7. Take time to discuss finances
Most college students are still financially dependent upon their parents to some degree. Sit down and discuss your family’s financial situation. Students need to know how much money will be available to them and how much fiscal responsibility is theirs. Discussion about credit cards is especially important. Students are bombarded with credit card applications promising free stuff:
- Teach them how to see through the empty promises as credit card companies target students.

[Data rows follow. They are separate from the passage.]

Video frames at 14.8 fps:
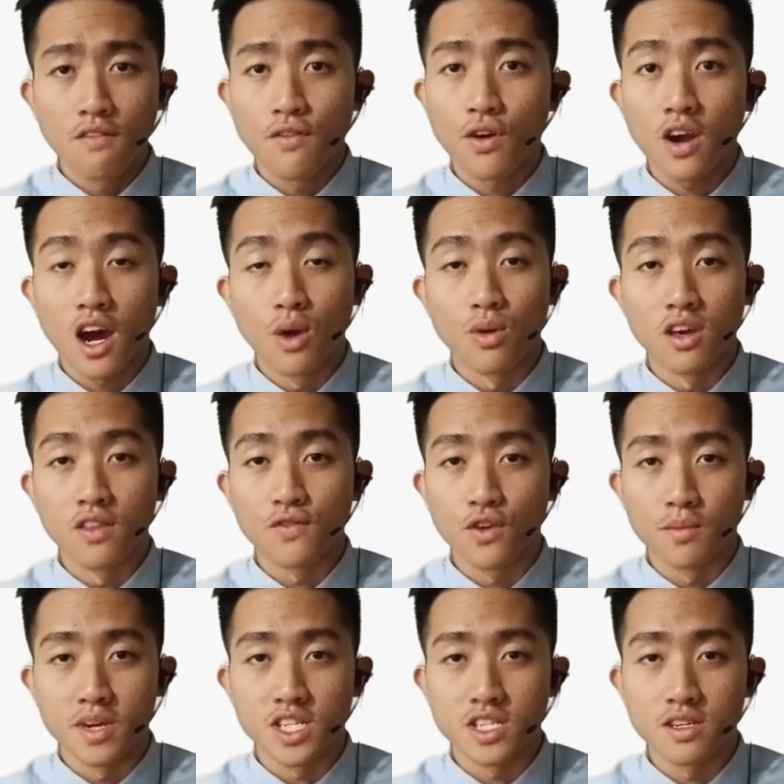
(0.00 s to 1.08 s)
For our
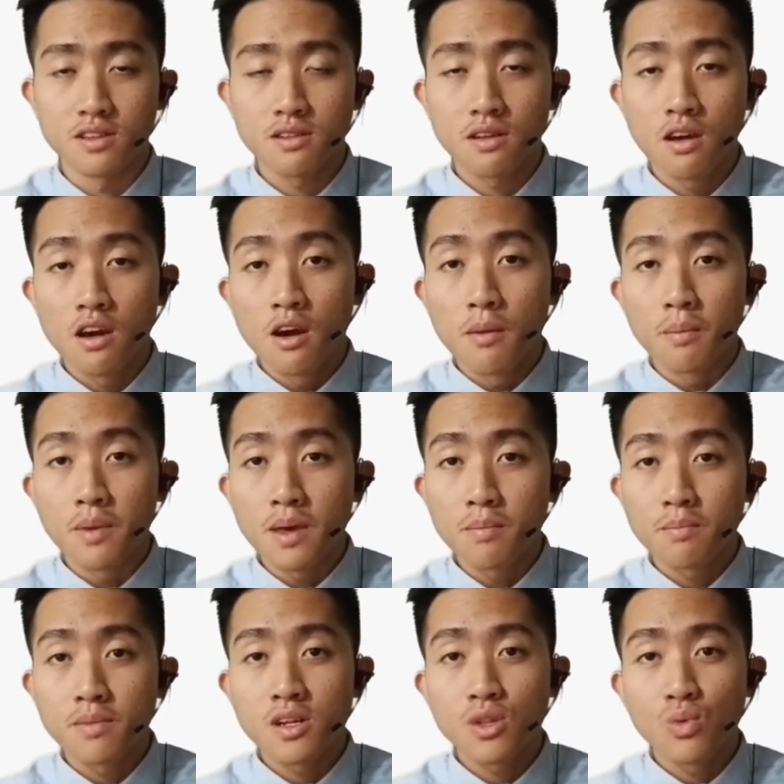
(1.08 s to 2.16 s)
information,
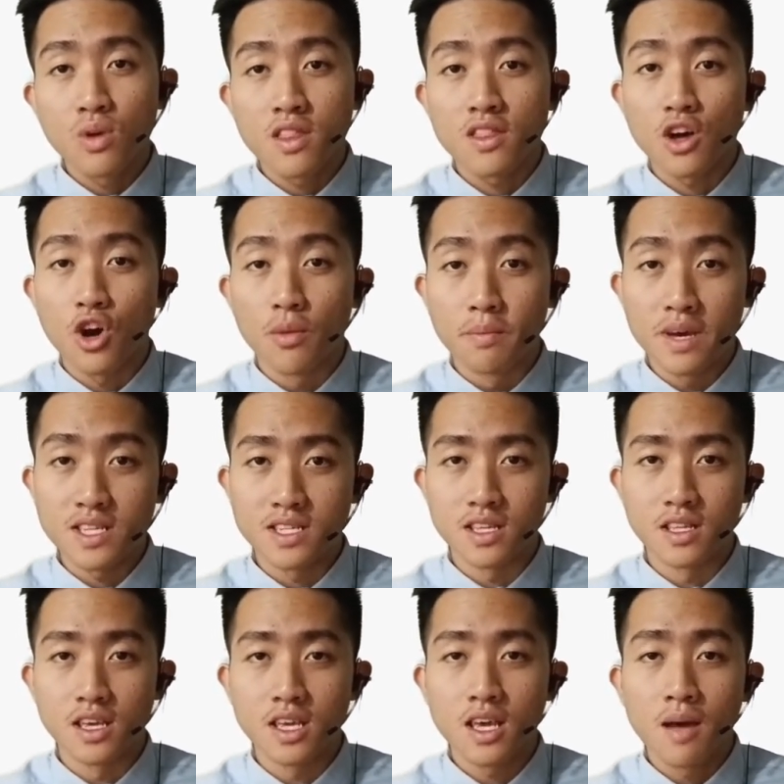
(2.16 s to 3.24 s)
people with
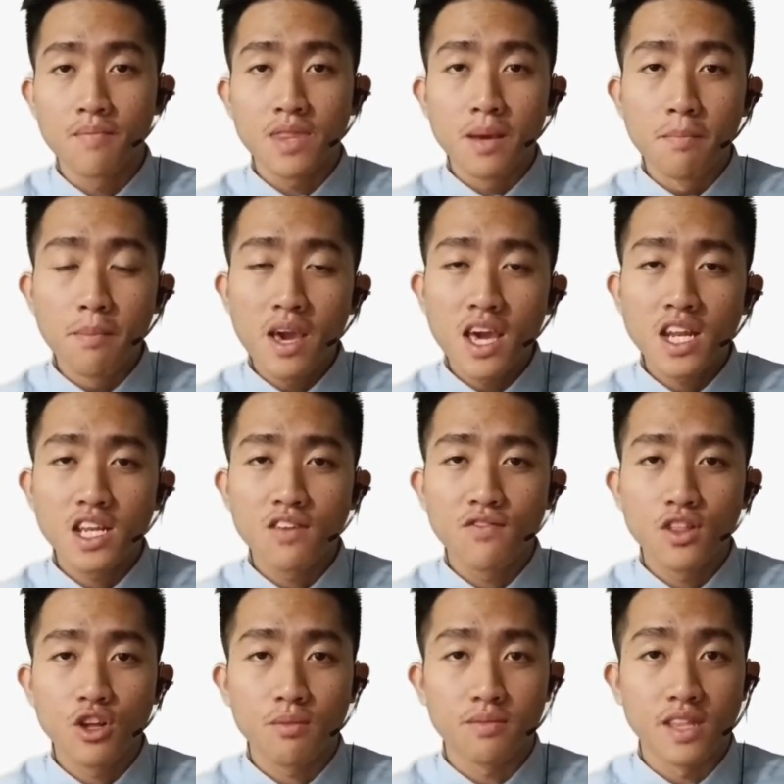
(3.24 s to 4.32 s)
obesity may
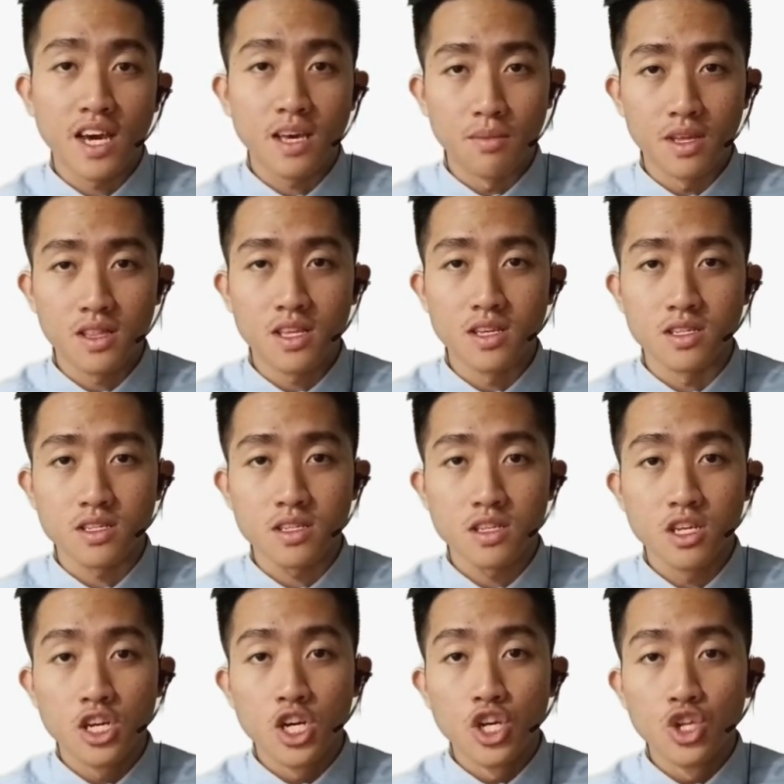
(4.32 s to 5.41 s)
develop diabetes
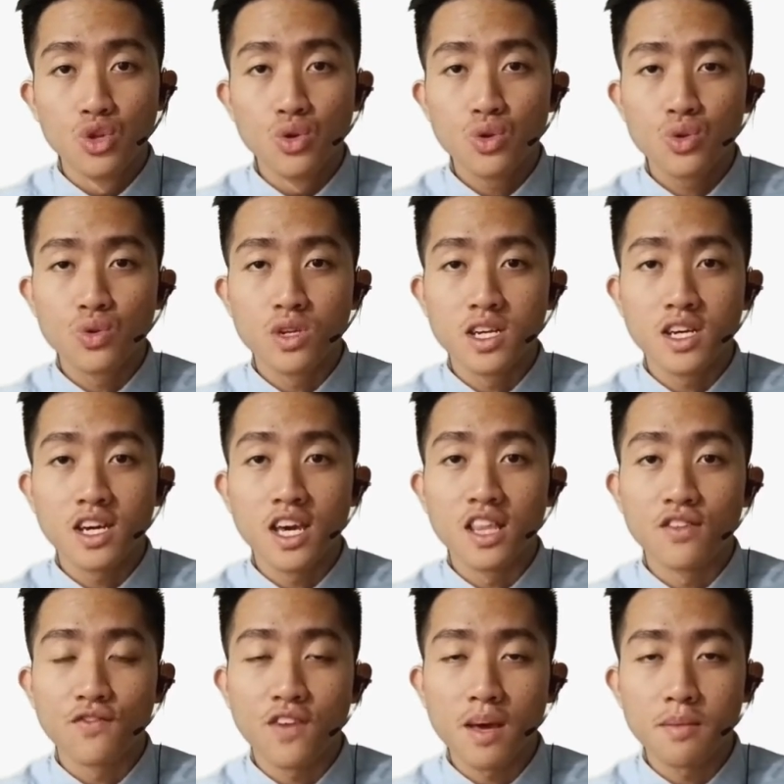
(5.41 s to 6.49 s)
due to the
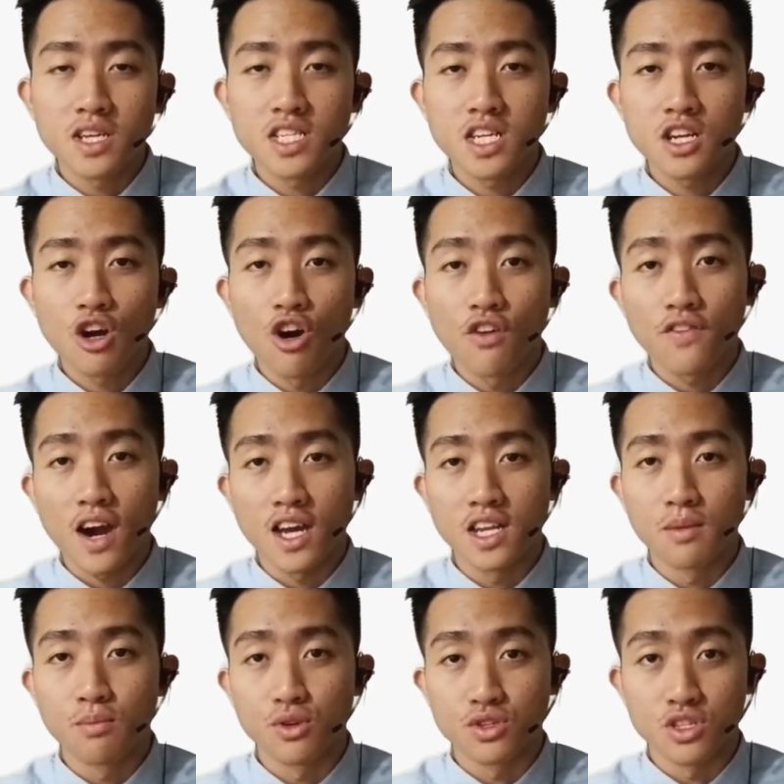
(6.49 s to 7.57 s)
inflammation of
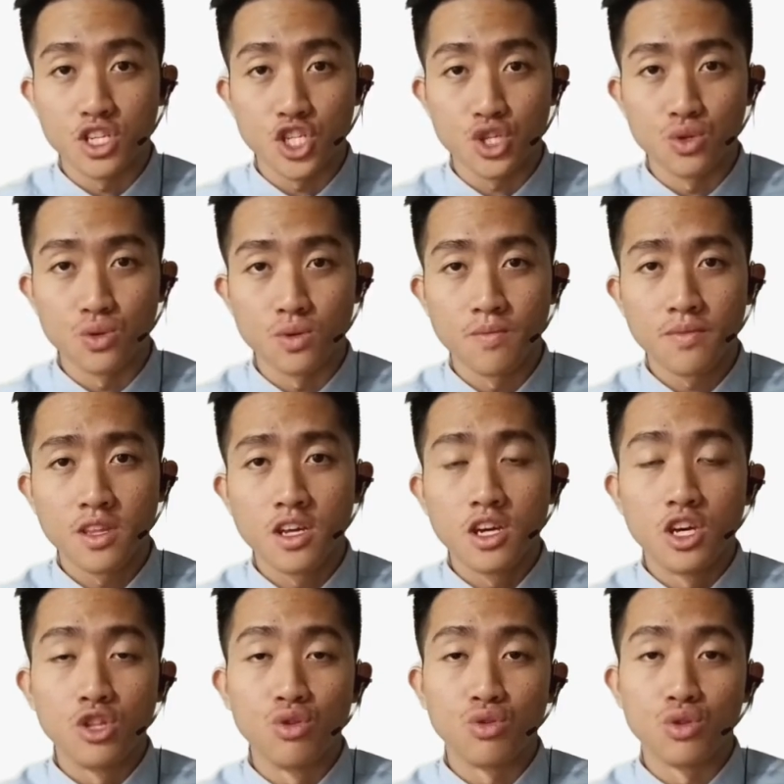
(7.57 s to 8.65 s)
adipose tissue.
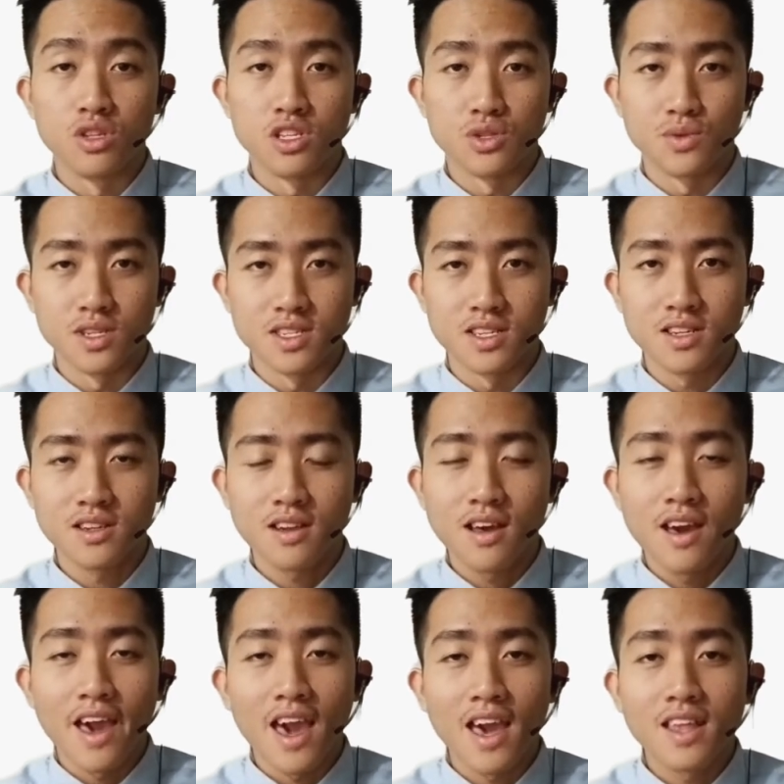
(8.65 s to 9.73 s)
Due to this reason,
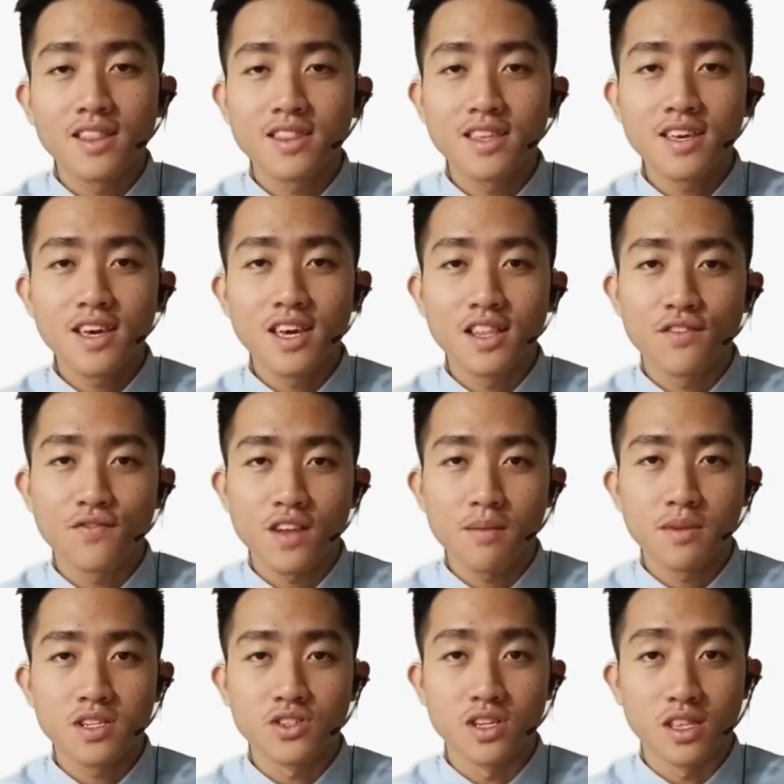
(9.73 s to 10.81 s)

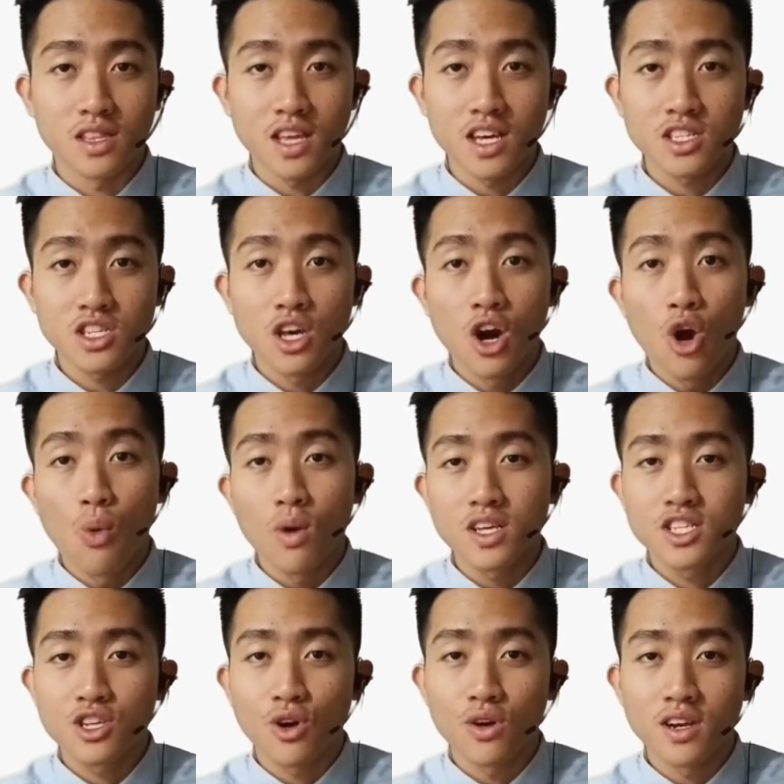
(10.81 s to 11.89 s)
anti-inflammatory test
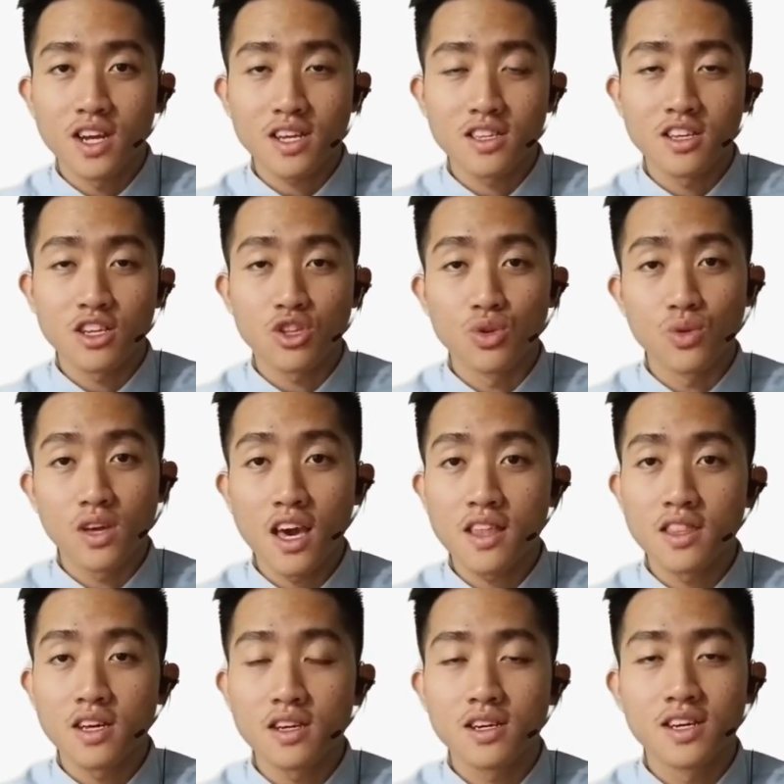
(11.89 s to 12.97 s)
was conducted
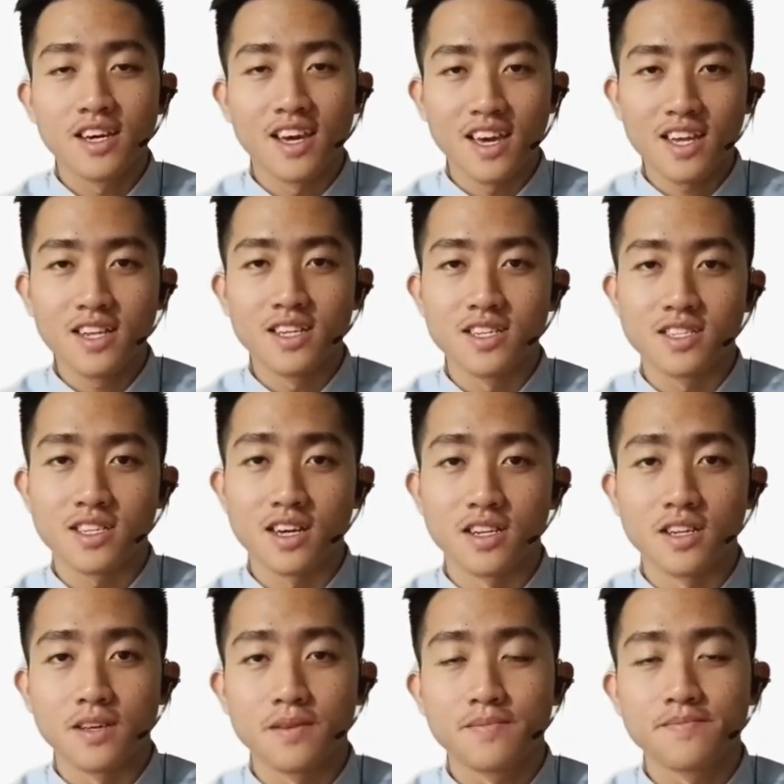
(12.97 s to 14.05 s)
together in this
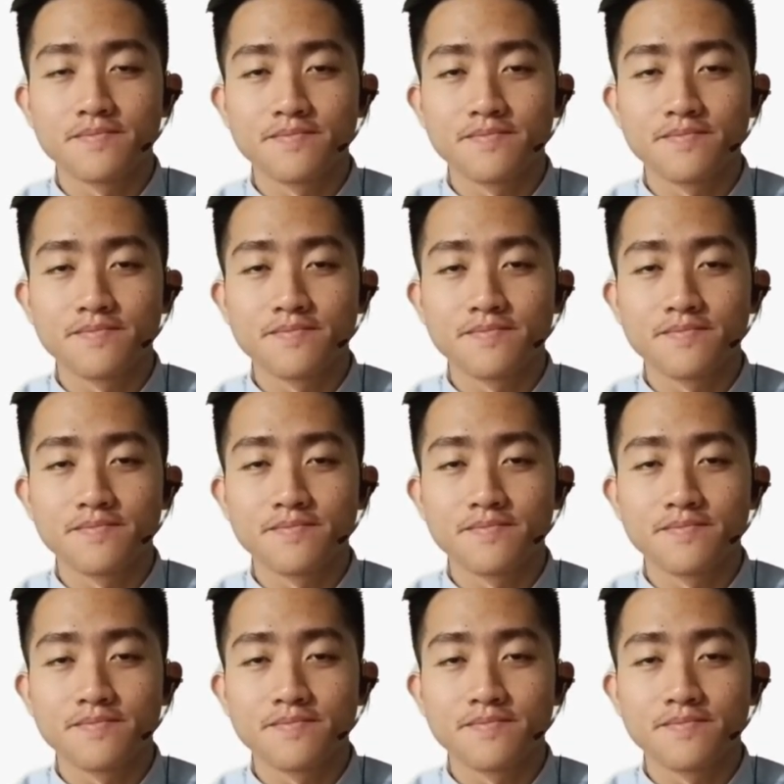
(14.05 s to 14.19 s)
study.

- Show them exactly what 21% interest means.
- Set spending limits.
- Warn about frequent trips to the ATM.
Remember that once students move to campus, you won’t be able to tell them “no” when they want something.
8. Expect your student to change
Freshmen are especially eager to try out different identities while trying to find their individuality. They will change, and that should be a positive thing. Students are at college to learn and grow as educated citizens. They may come home with different-colored hair, but there also may be a subtle maturity in their conversations and new found passion about a studied subject.
9. Prepare for their return
When the academic year ends and your student returns home for the summer, plan to discuss the rules of living at home. Parents need to respect the individuality their student has worked to achieve. Students need to know there are rules and courtesies to be observed at home no matter how independent they were at school.
10. Trust them
Finding yourself is difficult enough without feeling that the people whose opinions you value the most are second-guessing you. One of the most important things parents can do is let their students know they trust their judgement and will be there if that judgement creates less than desirable results.